The corporate relationships intertwined further:

Weeks before the U.S.-U.A.E. chip deal was announced in May, World Liberty CEO Zach Witkoff announced that MGX, a Tahnoon-led investment firm, would use World Liberty’s stablecoin to complete a $2 billion investment into the cryptocurrency exchange Binance.

Notably, this past October, Trump pardoned Binance co-founder Changpeng Zhao, who in 2023 pleaded guilty to violating anti-money-laundering and sanctions laws.

The Journal highlights a key omission in Witkoff’s announcement:

He didn’t disclose that MGX and World Liberty were being led by some of the same people.

The report says that “the G42 executives added to World Liberty’s board were also on the board of MGX, which is co-owned by G42.”

WLFI spokesman David Wachsman defended the investment, calling the idea that the company should face special scrutiny “ridiculous and un-American.” He also said President Trump and Steve Witkoff “had no involvement in the deal,” and that it didn’t grant “any sort of access to government decision-making or influence over policy.”

White House Pushback

The White House has brushed aside conflict concerns. “President Trump only acts in the best interests of the American public,” spokeswoman Anna Kelly told WSJ. “There are no conflicts of interest.” She pointed to the familiar arrangement: Trump’s assets are in a trust managed by his children.

White House counsel David Warrington was equally definitive. “The President has no involvement in business deals that would implicate his constitutional responsibilities,” he said.

Trump distanced himself from the specifics. Asked about the UAE-linked investment in his family’s venture, he told reporters:

Well, I don’t know about it.… My sons are handling that.… I guess they get investments from different people.

That posture sits uneasily alongside the structure of the WLFI. Trump sits on its board, and all the proceeds will ultimately accrue to him once his term ends.

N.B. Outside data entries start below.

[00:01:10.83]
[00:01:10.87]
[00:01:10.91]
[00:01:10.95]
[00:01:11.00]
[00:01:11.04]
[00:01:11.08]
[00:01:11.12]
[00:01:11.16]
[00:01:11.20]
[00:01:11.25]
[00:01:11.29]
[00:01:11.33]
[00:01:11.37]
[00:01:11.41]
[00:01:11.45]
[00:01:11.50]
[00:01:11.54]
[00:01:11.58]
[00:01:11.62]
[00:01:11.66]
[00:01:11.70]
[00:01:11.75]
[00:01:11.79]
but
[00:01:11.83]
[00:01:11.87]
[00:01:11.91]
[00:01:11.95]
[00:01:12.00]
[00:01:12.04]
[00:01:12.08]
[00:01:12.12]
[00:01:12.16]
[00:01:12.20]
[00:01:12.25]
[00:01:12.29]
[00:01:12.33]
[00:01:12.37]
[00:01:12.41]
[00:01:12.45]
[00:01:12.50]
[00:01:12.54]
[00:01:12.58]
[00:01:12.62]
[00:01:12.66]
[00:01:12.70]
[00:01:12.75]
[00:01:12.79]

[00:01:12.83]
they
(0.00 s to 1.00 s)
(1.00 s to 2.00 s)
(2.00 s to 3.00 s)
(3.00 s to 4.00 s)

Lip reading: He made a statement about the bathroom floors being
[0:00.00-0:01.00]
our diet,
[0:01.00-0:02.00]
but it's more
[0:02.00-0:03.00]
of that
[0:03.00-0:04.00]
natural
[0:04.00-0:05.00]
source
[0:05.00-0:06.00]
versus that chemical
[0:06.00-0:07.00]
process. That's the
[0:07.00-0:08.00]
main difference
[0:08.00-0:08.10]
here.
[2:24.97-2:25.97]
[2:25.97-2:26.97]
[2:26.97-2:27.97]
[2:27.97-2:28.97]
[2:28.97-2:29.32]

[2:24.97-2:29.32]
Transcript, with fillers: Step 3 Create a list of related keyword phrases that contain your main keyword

The investor base also adds context. An analysis published by Reuters last October found that as of mid-September, of the 50 largest WLFI wallets, 36 were foreign, holding roughly $804 million. In other words, in a venture linked to a sitting U.S. president, foreign capital is not peripheral — it is structurally central.

Ethics Warnings

An October report covered by The New American concluded that “WLFI operates in a legally permissible but ethically questionable space.”

Legal experts were far less restrained. As noted by the Journal, Kathleen Clark, a Washington University law professor, said:

“This sure looks like a violation of the foreign emoluments clause, and more to the point, it looks like a bribe.” 

The transaction, she said, “should be a five-alarm fire about the federal government being for sale.” 

The Constitution’s foreign emoluments clause bars federal officeholders from accepting “any present, Emolument, Office, or Title” from a foreign state without congressional consent. The purpose is structural, not symbolic. It is meant to prevent U.S. officials from being influenced, directly or indirectly, by foreign governments through gifts, payments, or financial relbationships.

Ty Cobb, a former Trump White House lawyer, said:

You don’t do business deals with the families of the leaders of foreign countries. It taints American foreign policy.

A White House official countered that any emolument claims are “bogus and irrelevant.”

The Bidens and Clintons

The comparisons to the previous administrations come naturally, though by today’s standards they feel almost rookie.

Estimates of the Biden family’s foreign-linked dealings were measured in the tens of millions. Former President Bill Clinton’s Clinton Foundation, at its height, drew as much as $156 million from donors with business before the U.S. government.

At the time, those figures dominated headlines. They drove years of political warfare, investigations, and cable news panels covering the dangers of mixing public office with private benefit. Asked about the earlier reports of the WLFI’s deals with foreign entities, House Oversight Committee Chairman James Comer (R-Ky.) signaled no concerns, though. “As long as you disclose your income and disclose the sources, I think that’s acceptable.”